Personal memoirs are a favorite genre of mine and this one did not disappoint. It covers the years of Dickens' life when she lived in a boarding house and worked at a newspaper office as a rookie journalist. She has that gift of seeing the humorous in everyday things, and playing up the quirkiness of her colleagues and house-mates, she gives us a lively and amusing look at that period in her life.

I like that Dickens doesn't overwrite things. She tells a story and then gives the reader the freedom to "get it" or not. I love dry humor and wry wit; I do not like slapstick. Humor for me needs to be subtle; actually that holds true with drama and everything else as well. I would like Dan Brown's books more if there was even a hint of subtlety anywhere. 

There were, I think, three different places in the book where offensive language is used.
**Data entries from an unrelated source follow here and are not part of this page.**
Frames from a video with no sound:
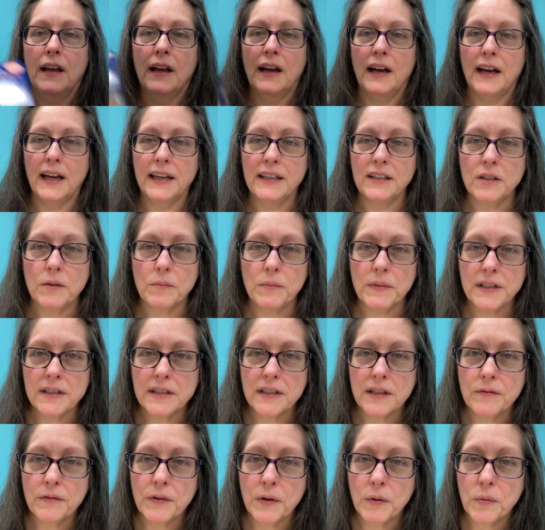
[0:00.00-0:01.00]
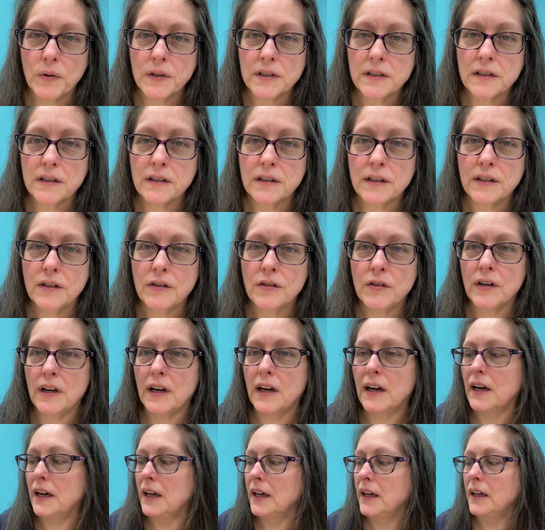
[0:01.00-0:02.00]
I told myself I wasn't going to
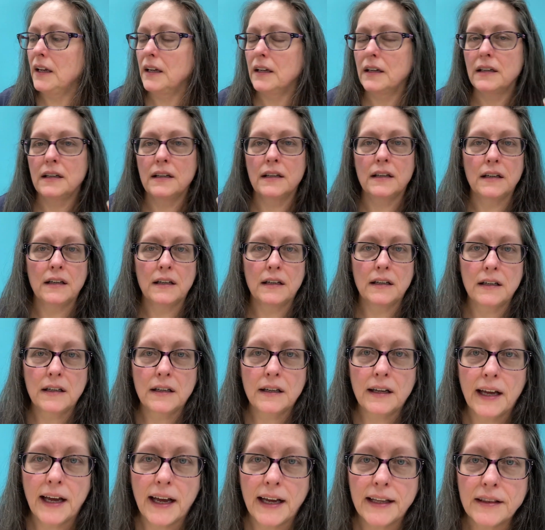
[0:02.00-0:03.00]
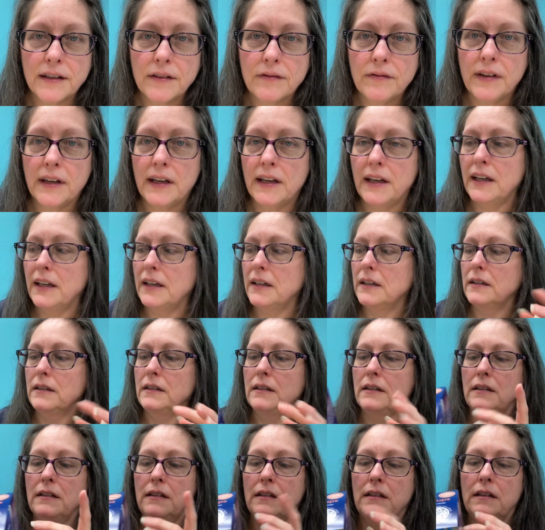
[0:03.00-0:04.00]
cry at the vet.
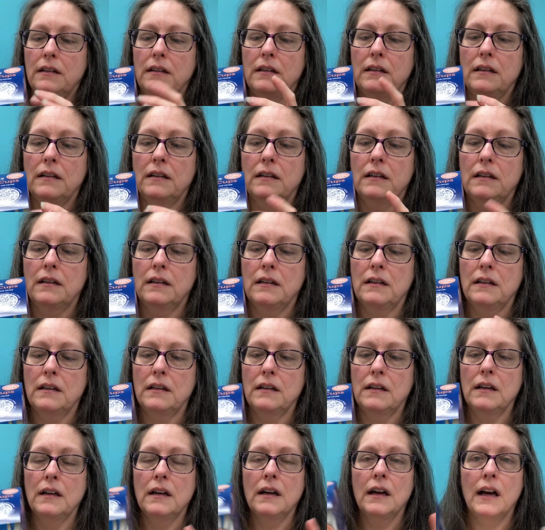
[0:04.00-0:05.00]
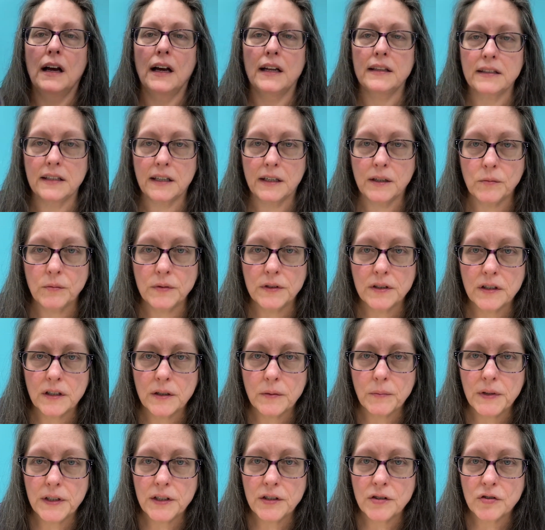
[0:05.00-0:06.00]
I thought I was going to
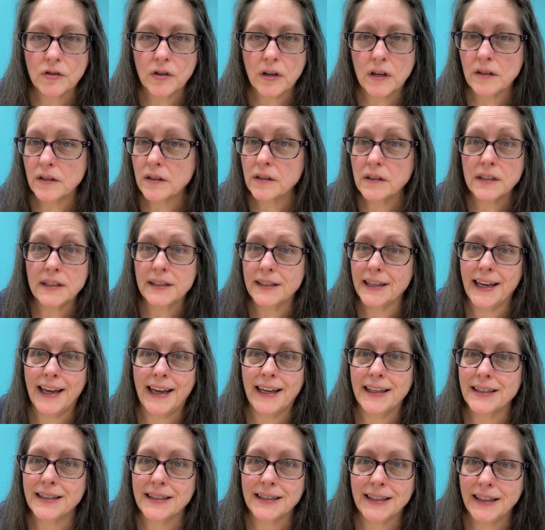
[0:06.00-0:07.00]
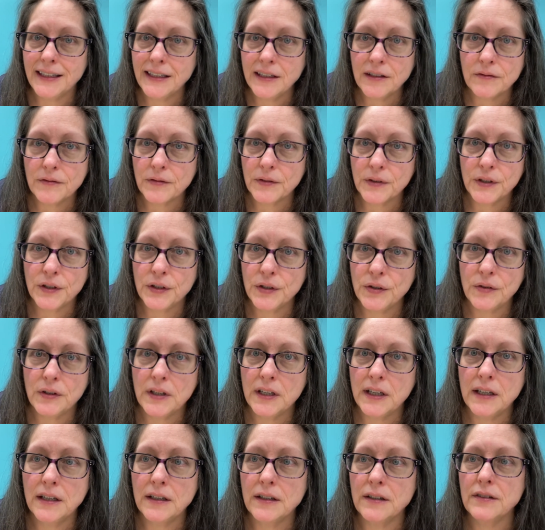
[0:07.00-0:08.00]
be stronger because I hadn't seen him for 2
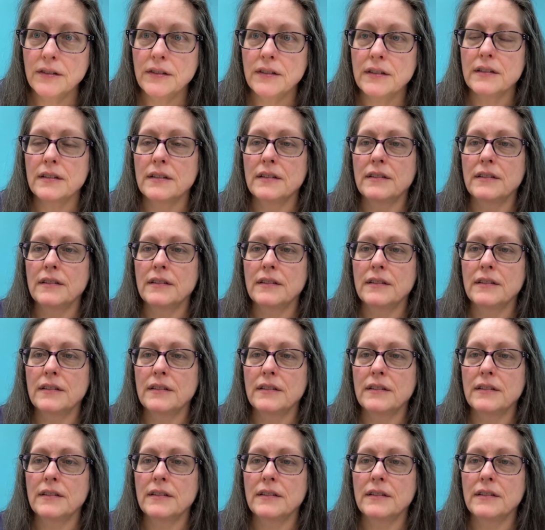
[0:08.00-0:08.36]
years.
I don't enjoy that, but there were only those three and it didn't ruin the book for me. I have to say though, finding "language" was a bit disconcerting. It didn't matter how often I told myself this was Monica and not Charles, I still fell back into considering it a "Dickens" book and measuring it against that. Her English may be a bit less fastidious than his was, but she certainly does have that same ability to pour a human being onto the page that Charles had. Brilliant.

My favorite line: "The lady was in the downstairs office, pacing the linoleum in a threatening hat."  This was on the opening page and once I read it I was hooked.

I've put her other books on my tbr list and look forward to reading them. I'm expecting  they will be, like this one, character driven rather than plot driven. If you like that style and you haven't yet had the opportunity to try this author, you really are missing out. I can recommend "My Turn To Make The Tea" as a cleverly written and very entertaining read.